A key index used to measure business conditions in New York fell to 3.7 in March, the lowest in almost two years. After months of decline, there was an uptick in February which saw a reading of 8.8, but the uptrend has not continued for the final month of Q1.
Key Takeaways
- The Empire State Manufacturing Index dropped from 8.8 to 3.7 vs 10 expected.
- The March reading is the lowest in almost two years, although any figure over 0 still indicates growth.
- The ongoing trade war with China has severely impacted US manufacturing and is the likely cause of the decline.
Within the overall index, the new orders index dropped 4.5 points from 7.5 to 3 in March. Shipments slipped 2.7 points to 7.7, the lowest reading in over two years. The average workweek saw the first negative reading in two years, although the index for the number of employees rose 10 points to 13.8 as the labor market continues to tighten with national unemployment dropping to 3.8% recently.
Inflation pressures climbed higher with the Prices Paid index rising from 27.1 to 34.1, a reading which could be bullish for gold.
Manufacturers responding to the survey maintained a relatively positive outlook for the future despite the undeniably poor performance in recent months. The Empire State Manufacturing Index has now turned over a reading of under 10 for three months in a row, indicating a slower Q1 for 2019 than the previous year. The index averaged at 19.8 for 2018.
March's 3.7 print on General Business Conditions from the New York Fed Empire State Manufacturing Survey was a downside miss to market expectations (10.0), below the lowest in the Reuters poll (5.0), lower than January (3.9) and now the lowest since May 2017 (3.4). pic.twitter.com/1mddwkMsZv
— Jeoff Hall (@JeoffHall) March 15, 2019
Trade War May End Soon
The trade war with China has been the main cause of disarray in the manufacturing industry which had been going strong before tensions with Beijing erupted over alleged unfair trading practices and theft of intellectual property.
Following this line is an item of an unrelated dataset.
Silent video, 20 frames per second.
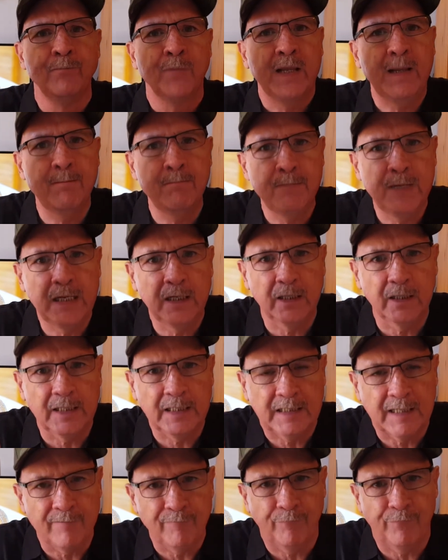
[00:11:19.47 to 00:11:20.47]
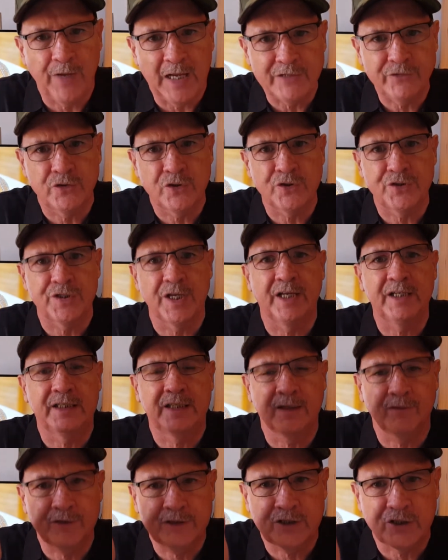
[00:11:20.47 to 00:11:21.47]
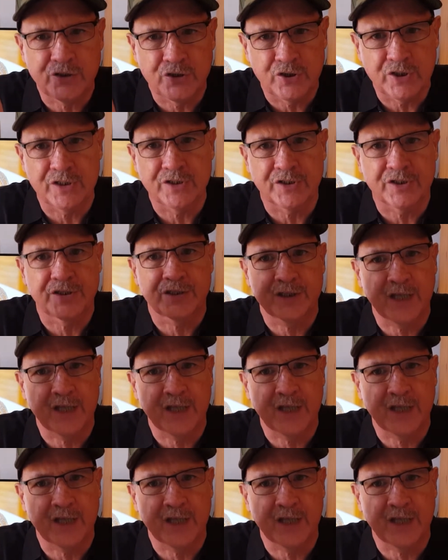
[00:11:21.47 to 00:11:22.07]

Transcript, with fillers: Immediately confess your sin. Give it to Jesus.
US President Donald Trump stated recently that the trade war negotiations would come to an end within the next month, one way or another, stating that the US was “doing very well with China talks”.
In a St Patrick’s Day celebration with the political leader of Ireland, Taoiseach Leo Varadkar, Trump stated:
"We'll have news on China probably -- one way or way or the other, we're going to know over the next three to four weeks.” Treasury Secretary Steven Munchin confirmed on Thursday that a deal will be finalized shortly, adding that there is a lot of work to be done with a 150 page document being drafted as an agreement between both nations.
Treasury Secretary Steven Mnuchin told a congressional committee earlier Thursday that he expects the deal to be finalized soon, but cautioned that the process is complex.
The document will include "very clear enforcement provisions and we want to get the agreement right," he said. "That's more important that the exact timing."
Market Reaction
Spot gold has broken the crucial $1,300/oz line of resistance following the weak manufacturing report.
Gold is now trading at $1,302.24/oz and up 0.68% with a high of $1,304.32/oz and a low of $1,294.22/oz. April Comex Futures last traded at $1,302.00/oz, up 0.53%.
Spurred on by the news of climbing inflation pressures and poor performance in manufacturing, the appeal of gold as a risk aversion hedge has increased and the price action continues to fluctuate following the report.